Nesse sentido, a autoridade nas relações educativas tem uma peculiaridade que deve ser sempre observada: a razão de ser de seu exercício no presente é sua abolição em um futuro próximo. A autoridade legítima de um professor fundamenta-se no fato de que ele trabalha para, ao final do processo, tornar-se desnecessário. A ignorância desse preceito básico talvez seja o mais pernicioso efeito dos discursos das chamadas pedagogias não diretivas em seus esforços de negar qualquer papel relevante à autoridade docente.

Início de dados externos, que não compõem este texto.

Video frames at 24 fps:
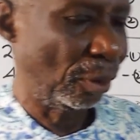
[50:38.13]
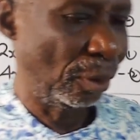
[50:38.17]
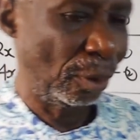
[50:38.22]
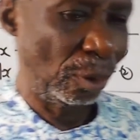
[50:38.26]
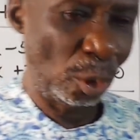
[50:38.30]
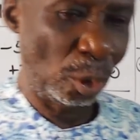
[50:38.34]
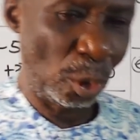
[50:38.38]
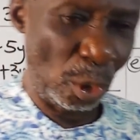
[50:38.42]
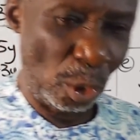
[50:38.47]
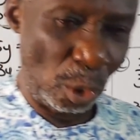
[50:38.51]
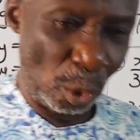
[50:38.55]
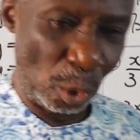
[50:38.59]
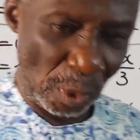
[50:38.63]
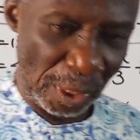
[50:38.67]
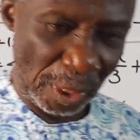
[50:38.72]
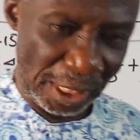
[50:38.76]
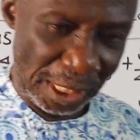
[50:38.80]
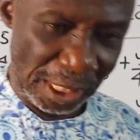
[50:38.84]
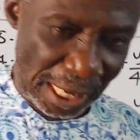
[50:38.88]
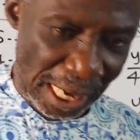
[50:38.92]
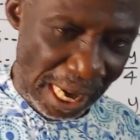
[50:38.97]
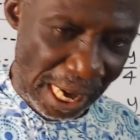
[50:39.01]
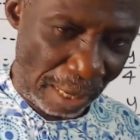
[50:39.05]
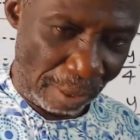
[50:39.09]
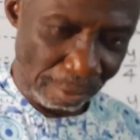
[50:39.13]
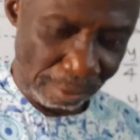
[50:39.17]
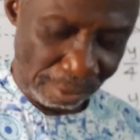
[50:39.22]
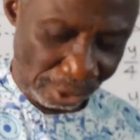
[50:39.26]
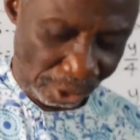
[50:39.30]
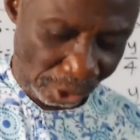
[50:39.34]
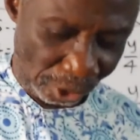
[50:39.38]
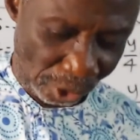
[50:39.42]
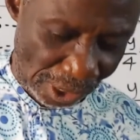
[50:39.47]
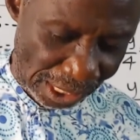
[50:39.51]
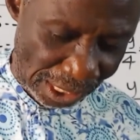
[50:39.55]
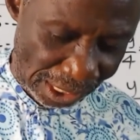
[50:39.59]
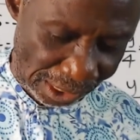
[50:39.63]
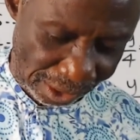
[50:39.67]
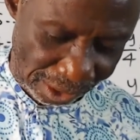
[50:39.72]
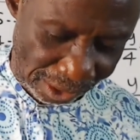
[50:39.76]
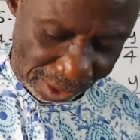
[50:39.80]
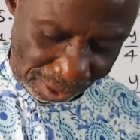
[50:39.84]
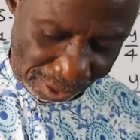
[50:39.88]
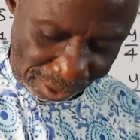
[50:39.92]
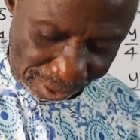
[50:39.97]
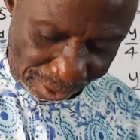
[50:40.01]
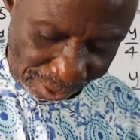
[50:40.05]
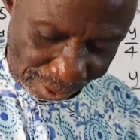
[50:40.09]
So do it now, so that
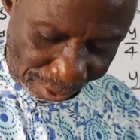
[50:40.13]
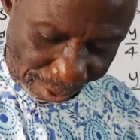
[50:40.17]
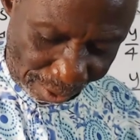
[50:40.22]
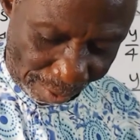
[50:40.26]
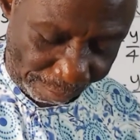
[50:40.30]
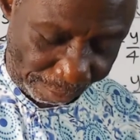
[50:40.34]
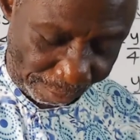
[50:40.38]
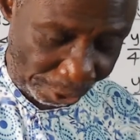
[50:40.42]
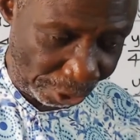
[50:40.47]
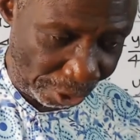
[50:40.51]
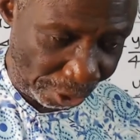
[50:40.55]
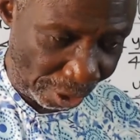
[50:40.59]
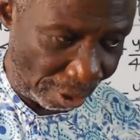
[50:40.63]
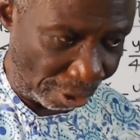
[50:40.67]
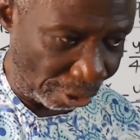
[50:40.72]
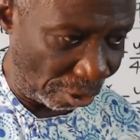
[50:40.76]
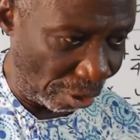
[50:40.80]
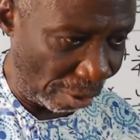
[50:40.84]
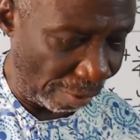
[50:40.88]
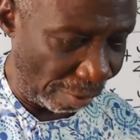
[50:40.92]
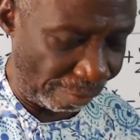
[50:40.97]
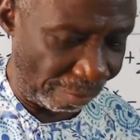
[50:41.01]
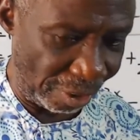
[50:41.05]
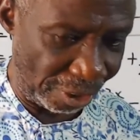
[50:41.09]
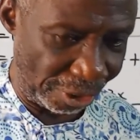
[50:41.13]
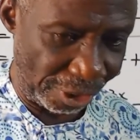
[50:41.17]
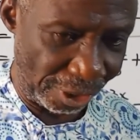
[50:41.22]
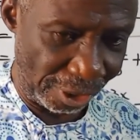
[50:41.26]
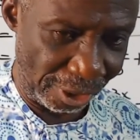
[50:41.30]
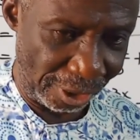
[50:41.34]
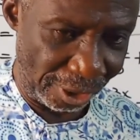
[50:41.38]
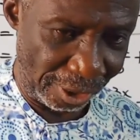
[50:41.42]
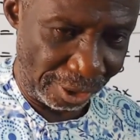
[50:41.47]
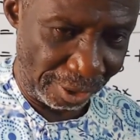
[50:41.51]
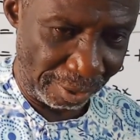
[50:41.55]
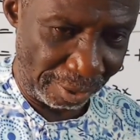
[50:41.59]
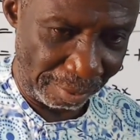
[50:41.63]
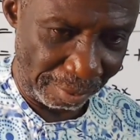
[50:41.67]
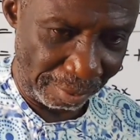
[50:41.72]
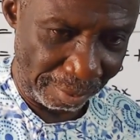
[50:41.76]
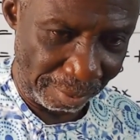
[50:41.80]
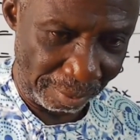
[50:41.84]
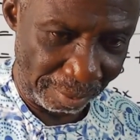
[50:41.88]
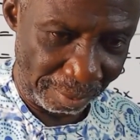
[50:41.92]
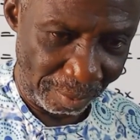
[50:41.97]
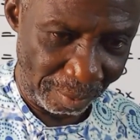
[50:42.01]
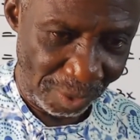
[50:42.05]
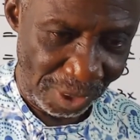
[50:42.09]
Confusion does not visit.
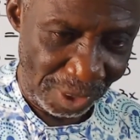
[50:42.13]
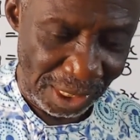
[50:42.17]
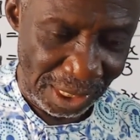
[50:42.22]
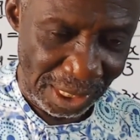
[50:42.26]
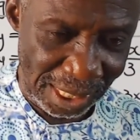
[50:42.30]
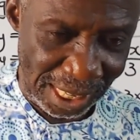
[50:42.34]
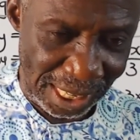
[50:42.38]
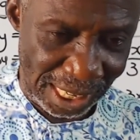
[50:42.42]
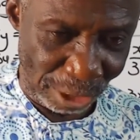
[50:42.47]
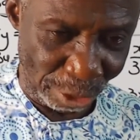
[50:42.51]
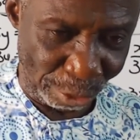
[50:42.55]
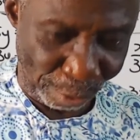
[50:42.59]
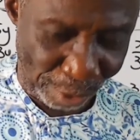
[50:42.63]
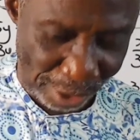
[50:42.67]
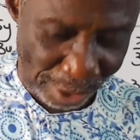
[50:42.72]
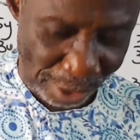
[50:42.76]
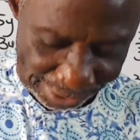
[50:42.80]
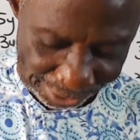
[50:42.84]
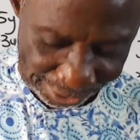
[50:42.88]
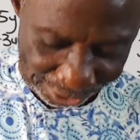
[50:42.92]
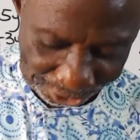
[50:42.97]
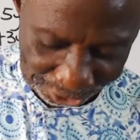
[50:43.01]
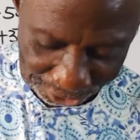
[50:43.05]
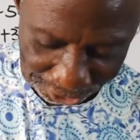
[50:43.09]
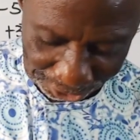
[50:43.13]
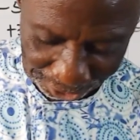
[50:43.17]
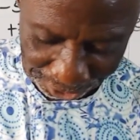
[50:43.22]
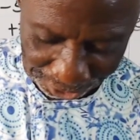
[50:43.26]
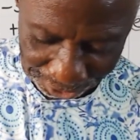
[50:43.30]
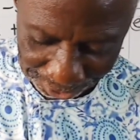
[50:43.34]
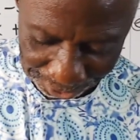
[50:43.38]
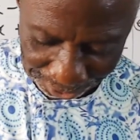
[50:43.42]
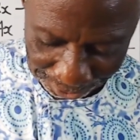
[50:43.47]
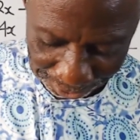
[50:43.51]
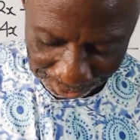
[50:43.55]
That's for this.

Ao rejeitar a autoridade do educador como traço constitutivo da experiência intergeracional que preside o processo educativo, as pedagogias não diretivas não a eliminam do contexto social, mas apenas favorecem sua emergência e consolidação em novos espaços e personagens sociais, como os ídolos midiáticos ou os profetas da autoajuda. É uma renúncia de graves consequências políticas, já que incide sobre a representação que uma instituição pública — de presença capilar nas sociedades modernas — tem acerca de si mesma, da legitimidade de sua tarefa cotidiana e de seus compromissos políticos e sociais.
Vivemos, é verdade, uma crise de autoridade provavelmente sem precedentes, uma crise que não surgiu na escola, nem deriva imediatamente de suas práticas. Ela brota, em vez disso, do tipo de relação que temos estabelecido com o mundo comum e público — esse espaço compartilhado que acolhe e abriga cada novo ser humano que vem à vida, de uma atitude política cuja marca tem sido a recusa e a desresponsabilização em face do legado material e simbólico que constitui esse mundo comum.
Essa é uma crise que invadiu a escola e contaminou as relações que nela se estabelecem. Daí a importância de se rejeitarem os caminhos fáceis, tanto da restauração de uma suposta autoridade idealizada do passado quanto de sua recusa sumária. Não se pode escolher educar com ou sem autoridade. A autoridade é consubstancial à educação, ao menos se por educação compreendermos a formação de seres humanos comprometidos com o mundo, e não a mera difusão de competências supostamente exigidas pelo mercado.